HERE is our world in motion.

We see a corner of it through our eyes. A man will march down a street with a crowd, or watch the politicians' cabs turning into Palace Yard, or make speeches, or stand on the deck of a scurrying destroyer in the North Sea, or mount guard in a Mesopotamian desert. A minute section of the greater panorama passes before him.

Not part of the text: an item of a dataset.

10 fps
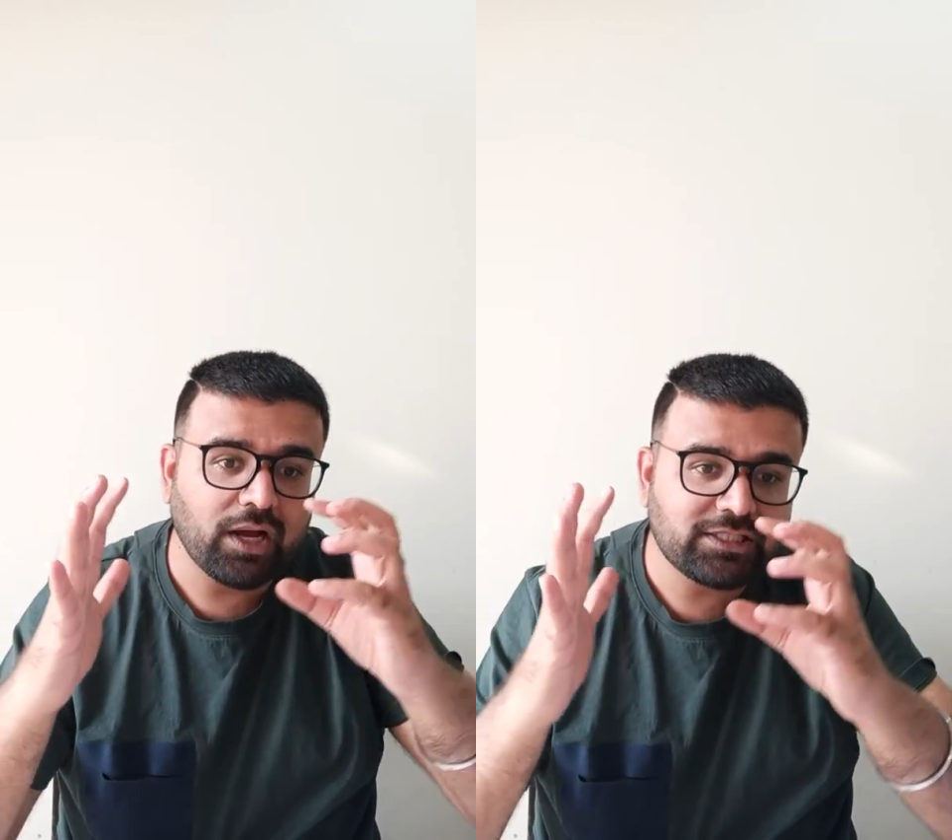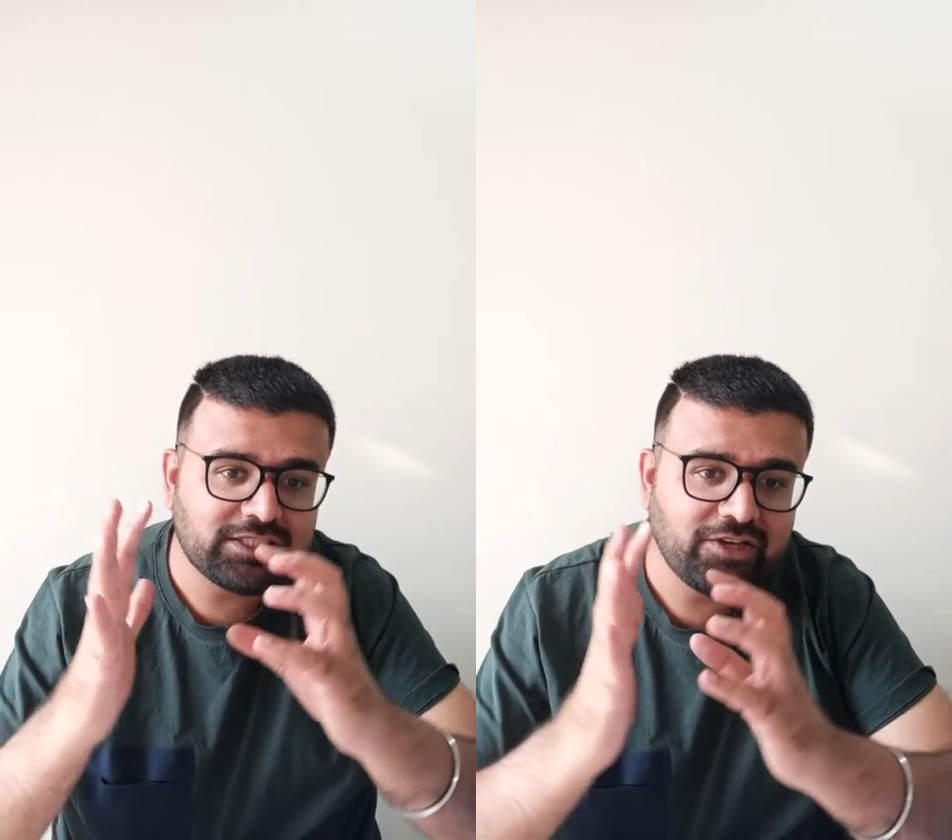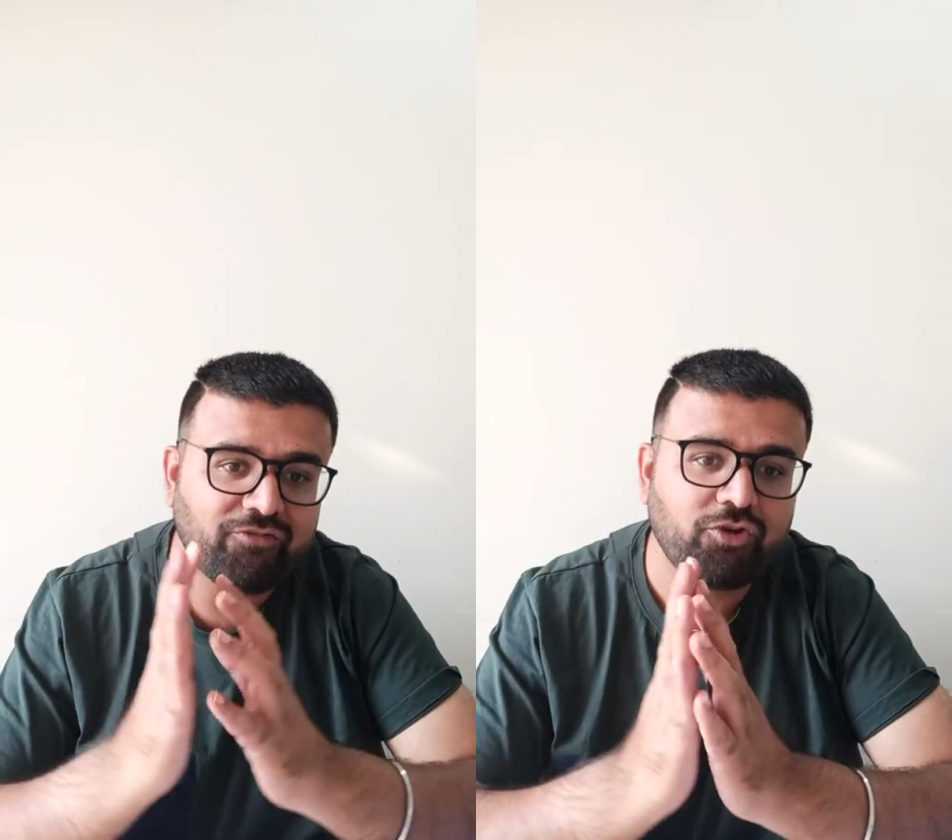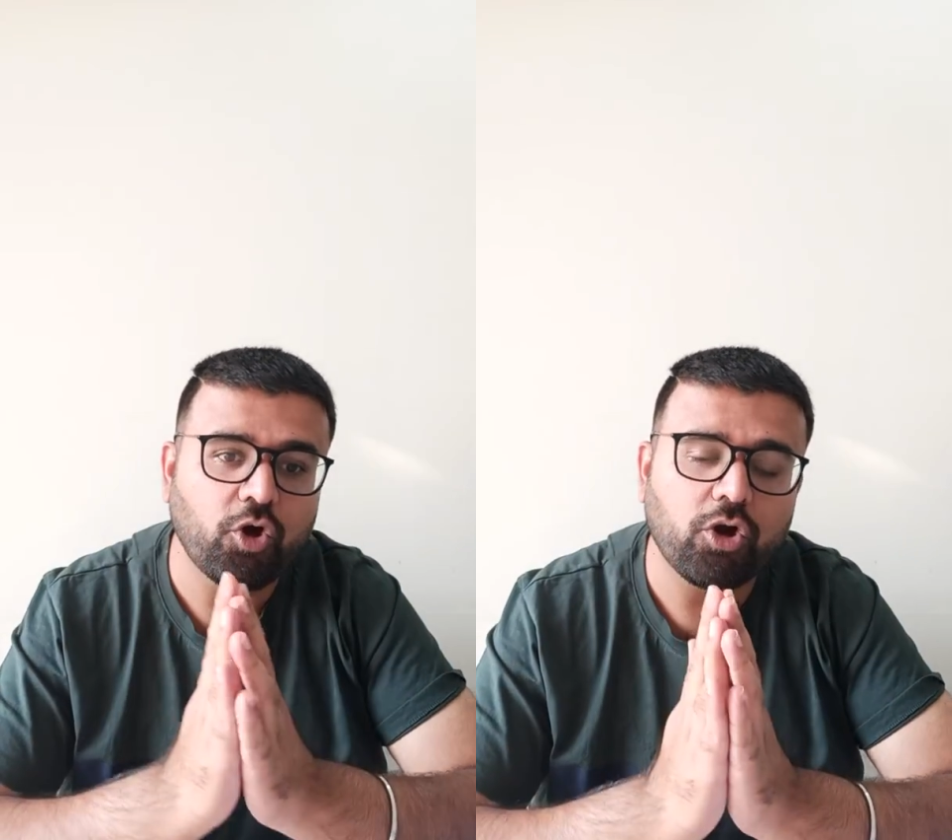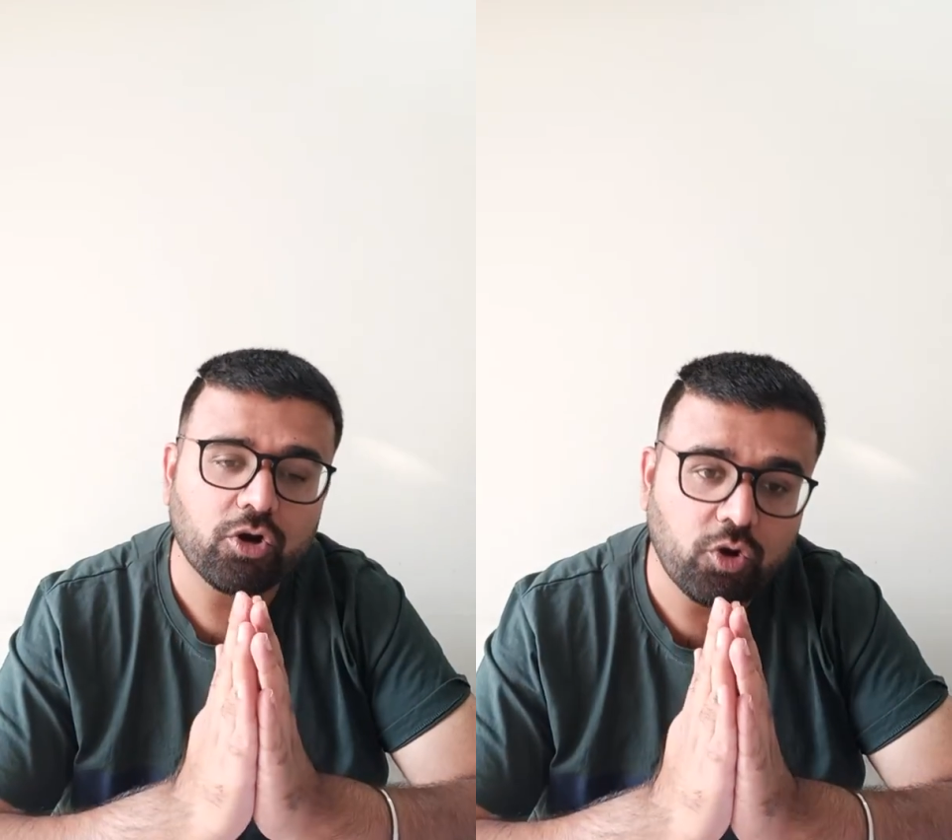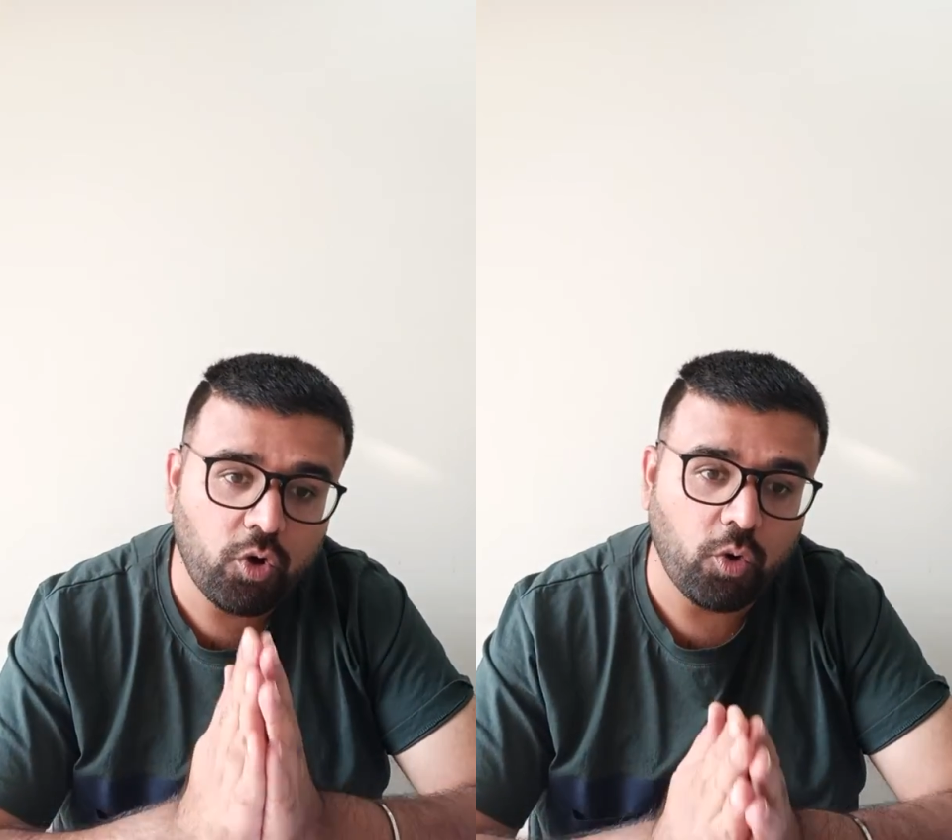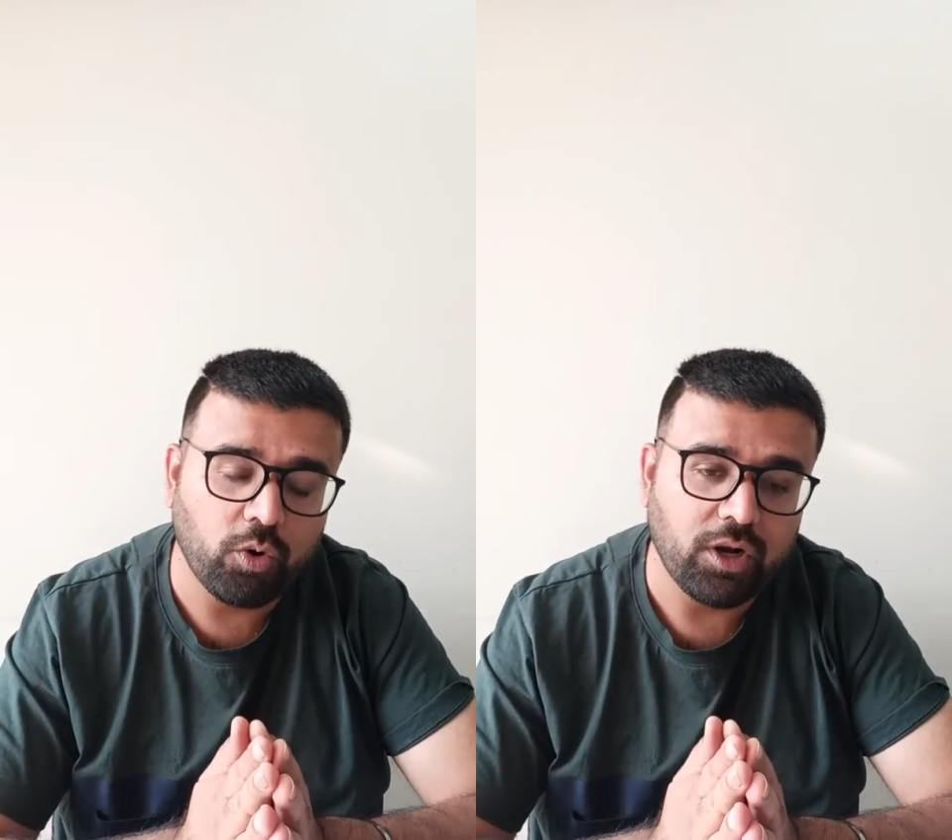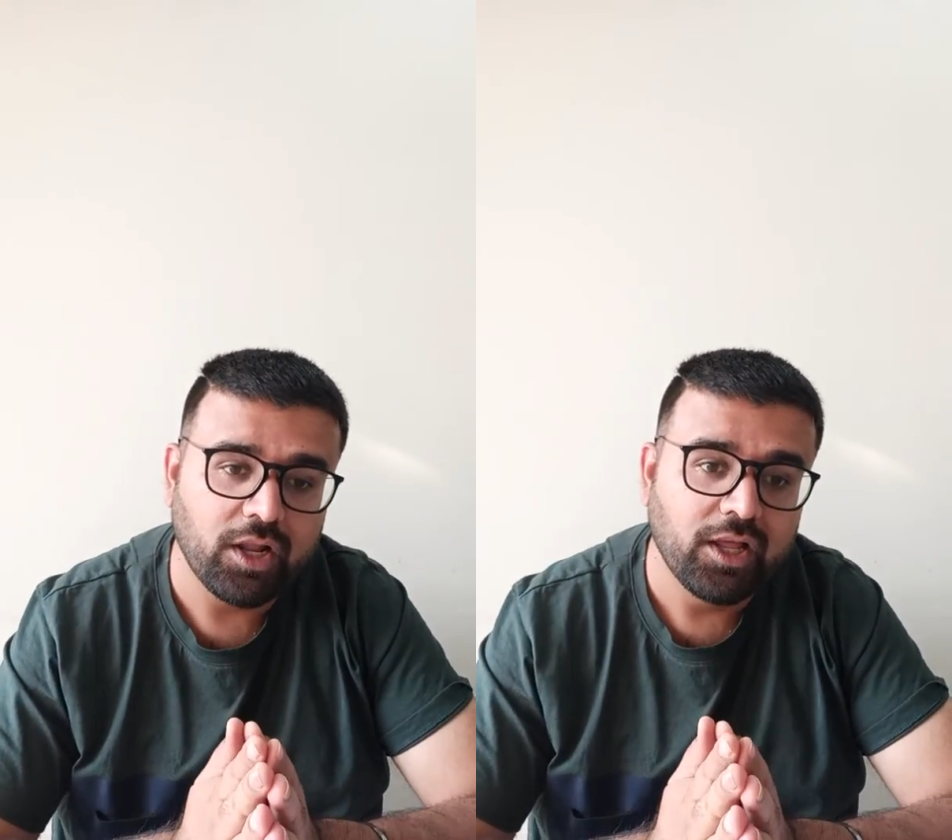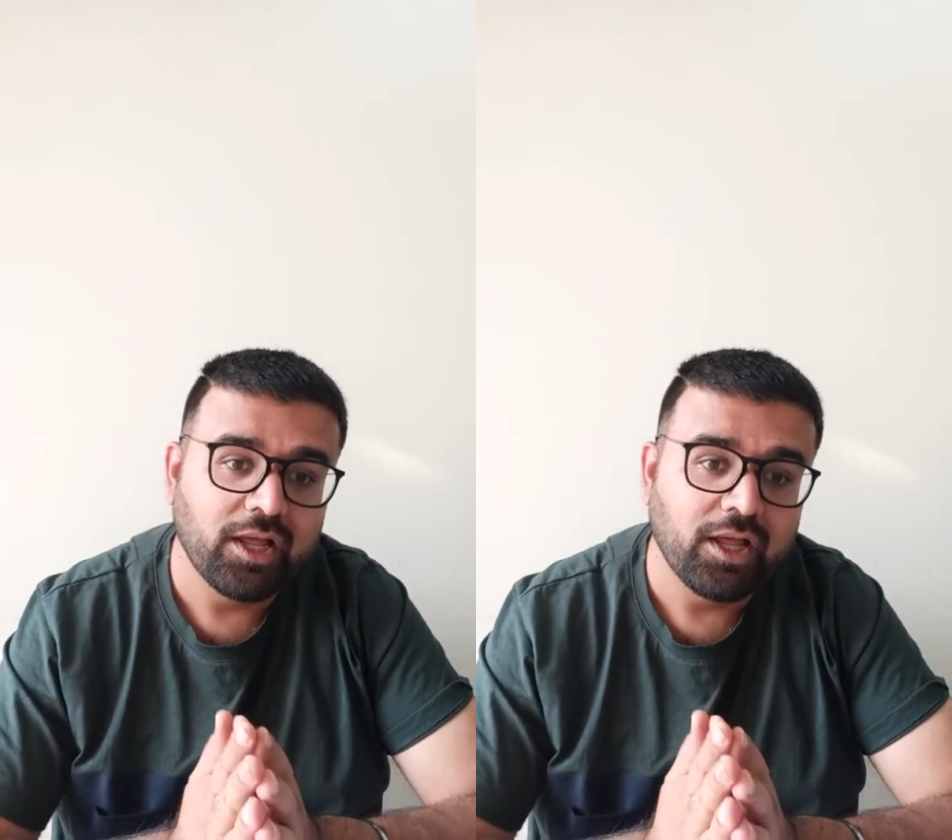achieve your goal.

In imagination he will, according to his information and his habit of mind, visualise what he sees as a part of what he does not see: the human conflict over five continents, climates and clothes, multitudes, passions, voices, states, soldiers, negotiations. Each newspaper that he opens swarms with a confusion of events and argument, of names familiar and unfamiliar—Wilson, Geddes, Czecho-Slovakia, Yudenitch, Shantung, and ten thousand more. For the eye there is a medley, for the ear a great din. As far as he can, busy with his daily pursuits, a man usually ignores it when it does not intrude to disturb him. When most unsettled, the life of the world is most fatiguing. The spectacle is formless and without a centre; the characters rise and fall, conspicuous one day, forgotten the next. The newspapers mechanically repeat that we are at the greatest crisis of history, and that "a great drama is being unrolled." We are aware that the fortunes of our civilisation have been and are in the balance. But we are in the wood and cannot see it as we see the French Revolution. It is difficult, even with the strongest effort of imagination, to visualise the process as history will record it. To pick out those episodes and those persons that will haunt the imagination of posterity by their colour and force is more difficult still. An event, contemporaneously, is an event; a man is a man who eats, drinks, wears collars, makes speeches, bandies words with others, and is photographed for the newspapers.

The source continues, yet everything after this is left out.